Читаем Святость и святые в русской духовной культуре. Том II. Три века христианства на Руси (XII–XIV вв.) полностью

Но мать не хочет упускать возможность продолжить беседу и приводить новые и новые доводы в свою пользу. Ухватившись за тему грехов, обозначенную в последних словах сына, она сейчас исходит из нее: «И двою на десяте не имаши лет, грехы поминавши. Киа же имаши грехы? Не видим бо на тебе знамений греховных, но видехом на тебе знамение благодати и благочестиа, яко благую чясть избраль еси, яже не отимется от тебе

». Но сын не поддается уговорам. Понимая и щадя материнские чувства, он предельно бережно выражает свое неприятие доводов матери и как бы приглашает ее прислушаться к словам Святого Писания, которых она, добрая христианка, не может не признать верными:

Престани, мати моя, что глаголеши? Се бо ты сиа глаголеши яко мати сущаа, яко чадолюбица, яко мати о чадех веселящися, естественою любовию одръжима. Но слыши Святое глаголешь Писание: «Никто же да не похвалится въ человецех; никто же чисть пред Богом, аще и единъ день живота его будет; никто же есть без греха, токмо единъ Богъ без греха». Неси ли божественаго слышала Давида, мню, яко о нашей худости глаголюща: «Се бо въ безаконии зачать есмь, и въ гресех роди мя мати моя

».

В этом ровном по тону и убедительном рассуждении более всего поражает недетская серьезность Варфоломея, его зрелость и разумность («умение разума»), способность понять мать, как бы встав на ее позицию, проникнуть в ее теперешнее психологическое состояние и найти в этом положении соответствующий ситуации ответ — не громкий, не торжествующий победу над сокрушенной собеседницей, но кроткий, предельно деликатный, как бы приглашающий присоединиться к нему (не приходится уж особо останавливаться на том умелом использовании библейских текстов, которое обнаружил в этом случае Варфоломей, из чего можно заключить, что его «умение грамоты» не оказалось беспоследственным). Продолжалась ли далее эта беседа, остается неизвестным, но, похоже, тема была исчерпана и сколько–нибудь действенных продолжений у матери не было. Едва ли, однако, беседа сняла ее тревогу и страх за сына, но, думается, чувство гордости за него и признание его правоты, хотя бы отчасти, облегчали ее положение и не позволяли разному отношению к выбору сына и разной оценке этого выбора превратиться в конфликт. В этом отношении описываемая ситуация, аналогичная той, что была между Феодосием Печерским в его юные и молодые годы и его матерью, была разрешена в корне отличным образом: Варфоломей оставался послушным сыном, и чувство меры не изменяло ему (см. Зайцев 1991, 77) [277].

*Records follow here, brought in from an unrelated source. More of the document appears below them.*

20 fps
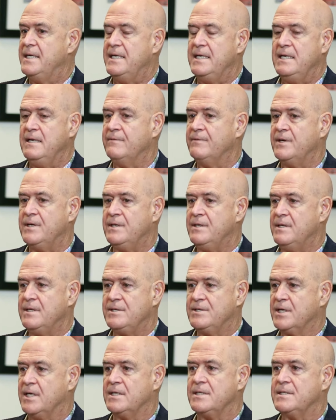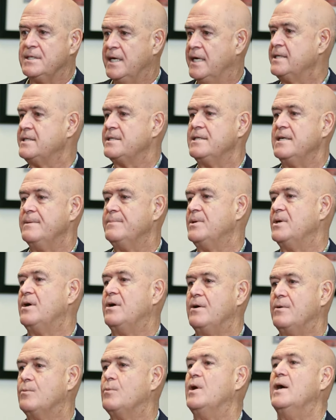even just at
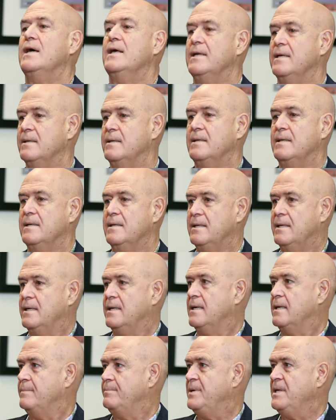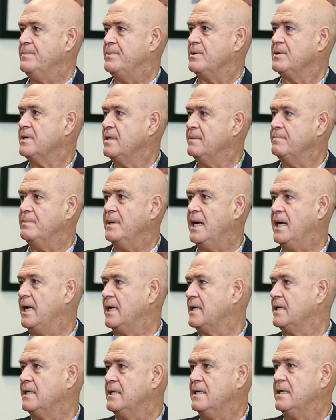seminar one, people come
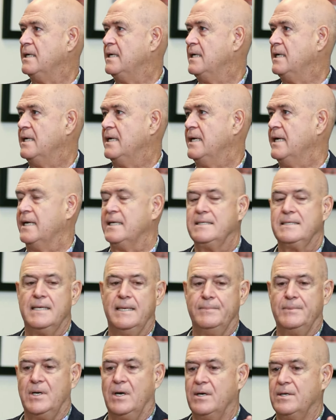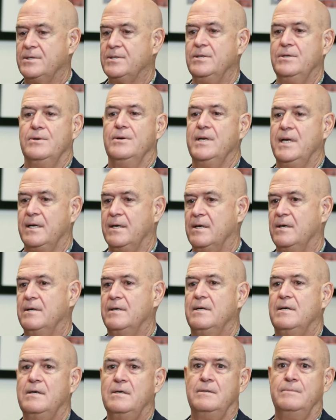back at seminar two and they
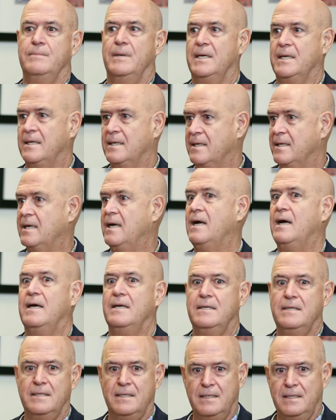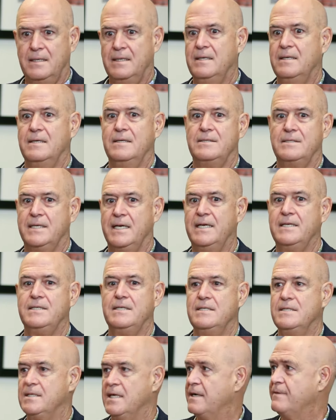go, oh my God, there's
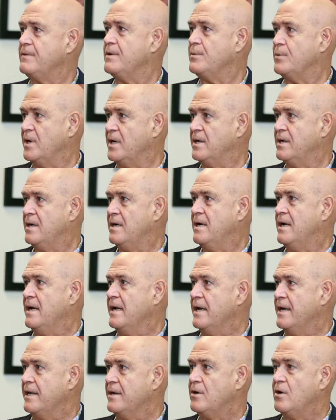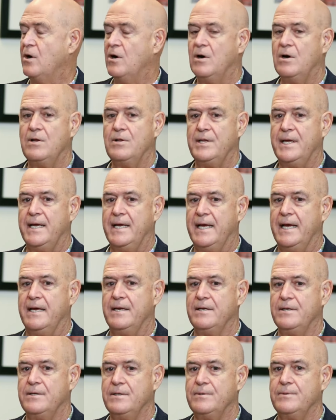cases everywhere. And all they had
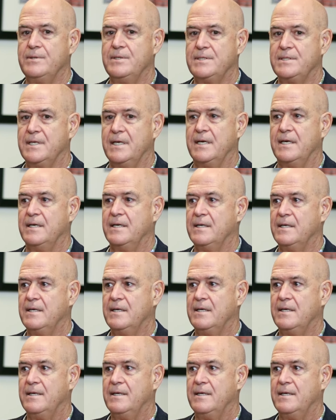to do was say,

Но понимая, что попытки матери уговорить его смягчить свою аскезу могут повторяться и что даже это невольное давление может продолжаться и усиливаться, Варфоломей делает для себя вывод, и после этой беседы он пакы по пръвое дръжашеся доброе устроение, Богу помогающу ему на благое произволение. Кажется, уже в это время им был сделан следующий, по идее уже не обратимый выбор. Но прежде чем его осуществить, нужно было опять помедлить, сделать задержку — как для того, чтобы не огорчать матери, так и для проверки своей собственной готовности.